For instance, allegations of infidelity have dogged Clinton throughout his political career and he has always dealt with the questions firmly: "They are a matter," he said, "between myself and my wife."

But who had the credibility problem when a supermarket tabloid paid Gennifer Flowers an undisclosed, but no doubt attractive sum, to raise the issue again?

I don't think it was Clinton. I think few people believed Flowers and fewer still put their trust in the Star.

Clinton also has dealt repeatedly with the issue of his draft status during the Vietnam War, and let's face it, his behavior back then is tainted. He appears to have been a spoiled, middle-class college boy who didn't want to serve for fear that getting shot would put a crimp in his career plans.

Voters can decide to forgive him or not, based on their own views of the war and of military service. So why does this issue keep popping up over and over again? Have we heard any new revelations that challenge Clinton's basic story, which already is less than flattering?

Finally, on the eve of the New York primary came the great debate during which Clinton was forced to admit that he had puffed on marijuana as a college student in England.

There's no question that he split hairs, hemmed and hawed, ducked and dodged in answer to the question.

But who wouldn't?

Was the question relevant to his performance as governor or to his potential performance as president? What's the appropriate response to an irrelevant question, the answer to which is sure to dominate the headlines?

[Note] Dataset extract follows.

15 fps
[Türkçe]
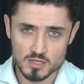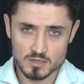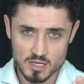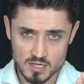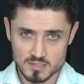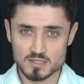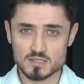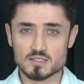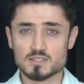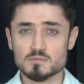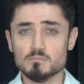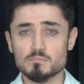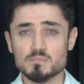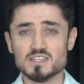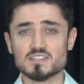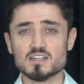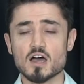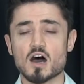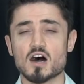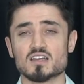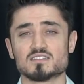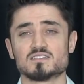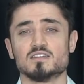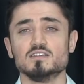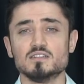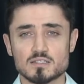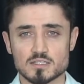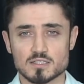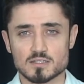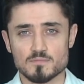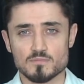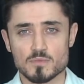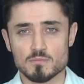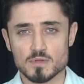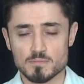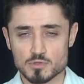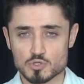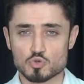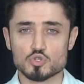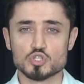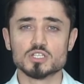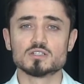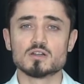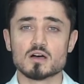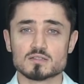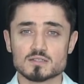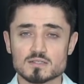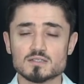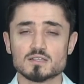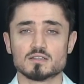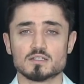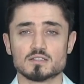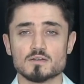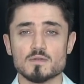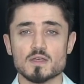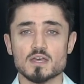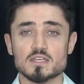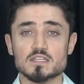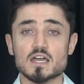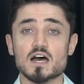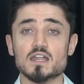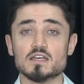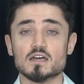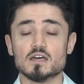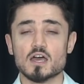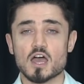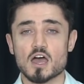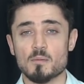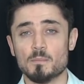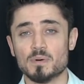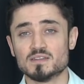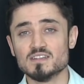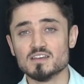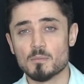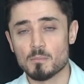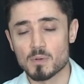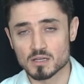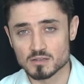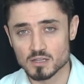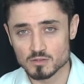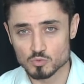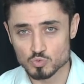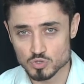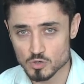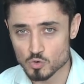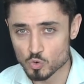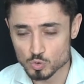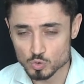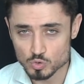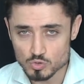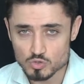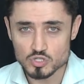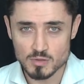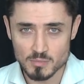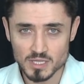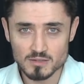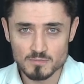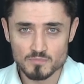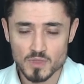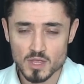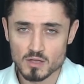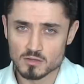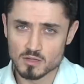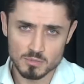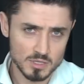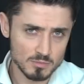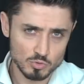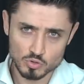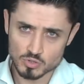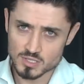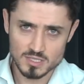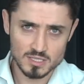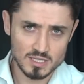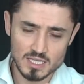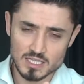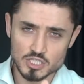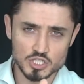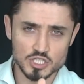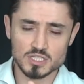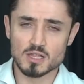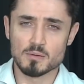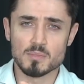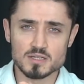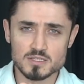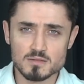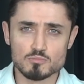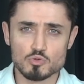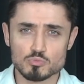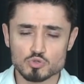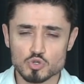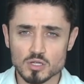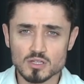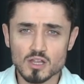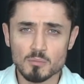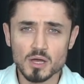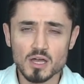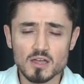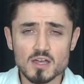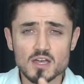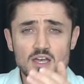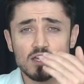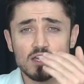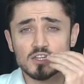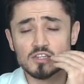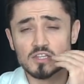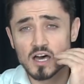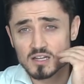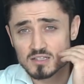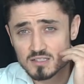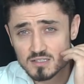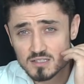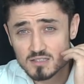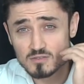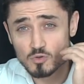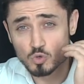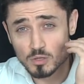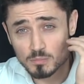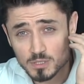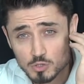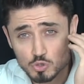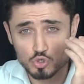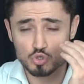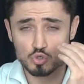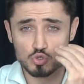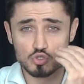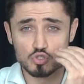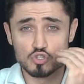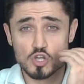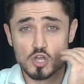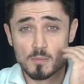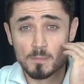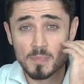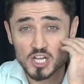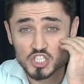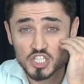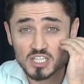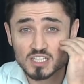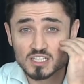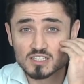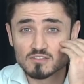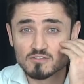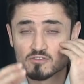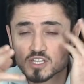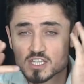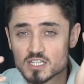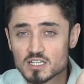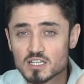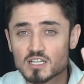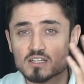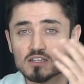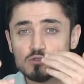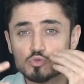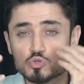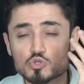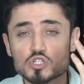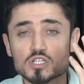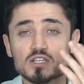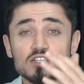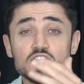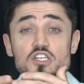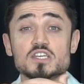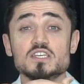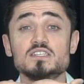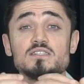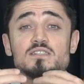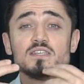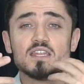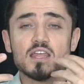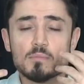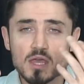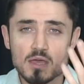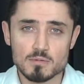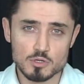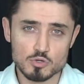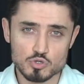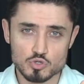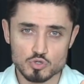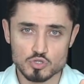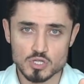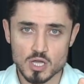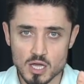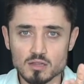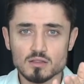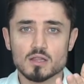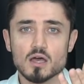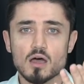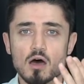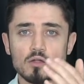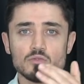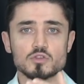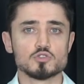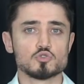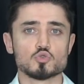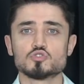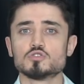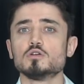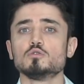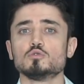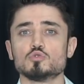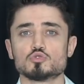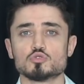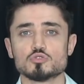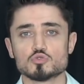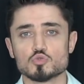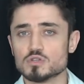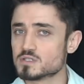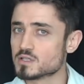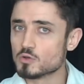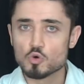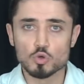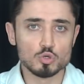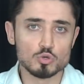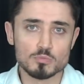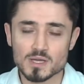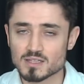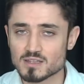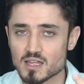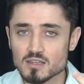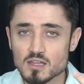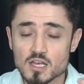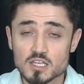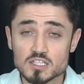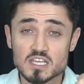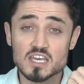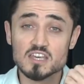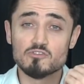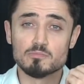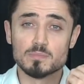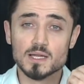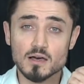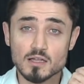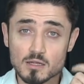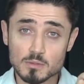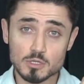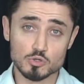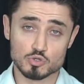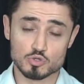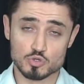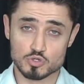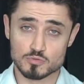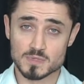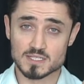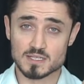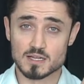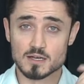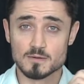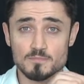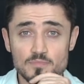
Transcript: Narsisizm bir hastalıktır, bir psikolojik rahatsızlıktır. Yani empati yapmaktan uzak olduğunuz zaman tabii ki bunun nasıl geliştiğinden bahsetmiyorum şu anda ama narsist olabiliyorsunuz. Başkalarının fikirlerini, düşüncelerini hiç hissedemeyebiliyorsunuz. Hatta antisosyal oluyorsunuz. O insanı öldürmekten keyif bile alabiliyorsunuz mesela.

Not surprisingly, many voters seemed angrier at the reporter who asked the question than at Clinton's answer.

None of this is to say that we ought to put a man nicknamed "Slick Willie" in the White House. We've already had a "Slick Ronnie" and a "Slick Georgie" to deal with, much to our regret.

But we ought to be a lot more careful not to hold "Slick Willie" accountable for the credibility problems of others.